Vegetation water content (VWC) is an important parameter for sustainable land and water management. In agriculture, VWC can be used to monitor drought and assess crop productivity. Being able to monitor VWC is important to reduce agricultural vulnerability and scientifically manage agricultural water use. Due to the dense in-situ networks are expensive and have difficulties in capturing the large spatial variability of VWC. Therefore, remote sensing has great potential in VWC monitoring. With the application of remote sensing, worldwide data with coarse or fine spatial and temporal resolution can be extracted with relatively low cost.

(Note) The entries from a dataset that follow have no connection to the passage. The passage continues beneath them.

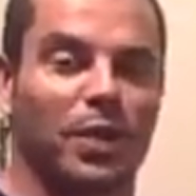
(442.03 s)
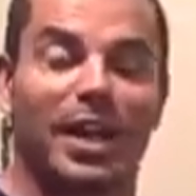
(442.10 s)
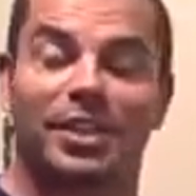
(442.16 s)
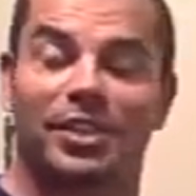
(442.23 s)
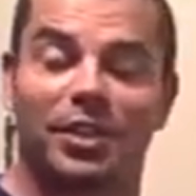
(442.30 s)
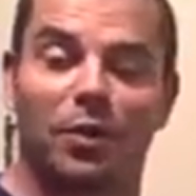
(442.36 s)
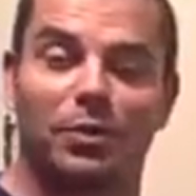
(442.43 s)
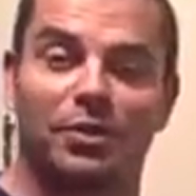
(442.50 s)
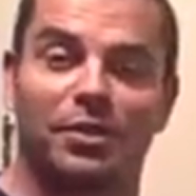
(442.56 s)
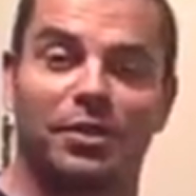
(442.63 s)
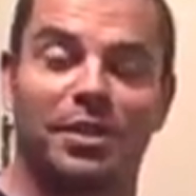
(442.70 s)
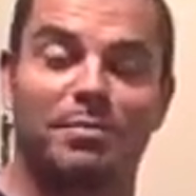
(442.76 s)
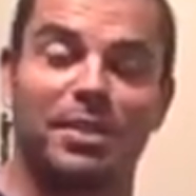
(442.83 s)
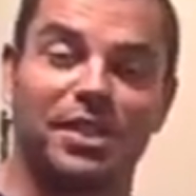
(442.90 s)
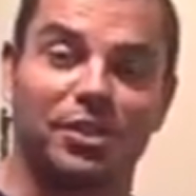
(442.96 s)
We're actually going to
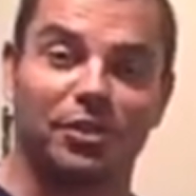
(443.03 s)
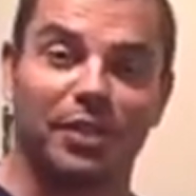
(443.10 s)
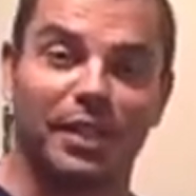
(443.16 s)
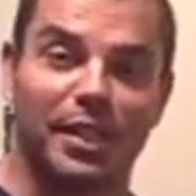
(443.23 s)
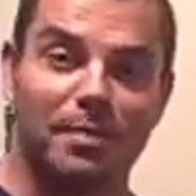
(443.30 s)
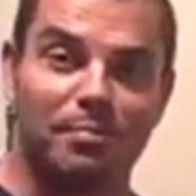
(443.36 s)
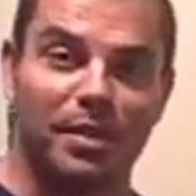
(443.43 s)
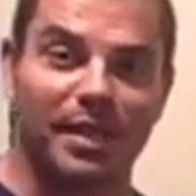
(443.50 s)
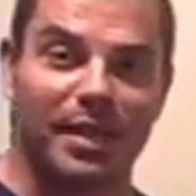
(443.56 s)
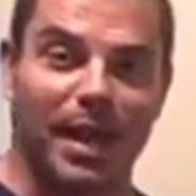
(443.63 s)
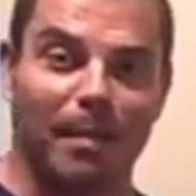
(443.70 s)
the Mr. Olympia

Vegetation Optical Depth (VOD), extracted from the radar remote sensing observations, is a dimensionless parameter that highly related to VWC. Thus, VOD can be used as an indicator for VWC. The present research aims to thoroughly analyze the relation between VOD and VWC. High temporal backscatter data and detailed field experiment data of soil moisture and vegetation water content during a full growing season of corn (between 18 April 2018 to 13 June 2018) were used. Correlations between VOD and VWC were analyzed. The result shows that VOD is highly related to $VWC_{bulk}$. However, the linear relation between VWC$_{bulk}$ and VOD is only valid before the heading stage at both co- and cross-polarization. Then, random forest machine learning was conducted to determine the sensitivity of VOD to the water content of different parts of the plant. This sensitivity analysis contains two parts: a) the sensitivity of VOD to the water content of different vegetation components and b) The sensitivity of VOD to stem and leaf water content at different heights. The results of a) show that VOD is more sensitive to stem and leaf water content in the vegetative stage whereas more sensitive to ear water content during the reproductive stage. Besides, stem, leaf and ear water content can better capture the VOD variation during the vegetative stage. The result from b) suggests that VOD can provide information about the vertical distribution of moisture inside the canopy. Finally, a cross-comparison was conducted between VOD and other commonly used vegetation indicators, which includes NDVI and Cross-Ratio. VOD is available regardless of cloud conditions and is, therefore, more reliable than NDVI. Compared with cross-ratio, VOD is better related to vegetation moisture dynamics.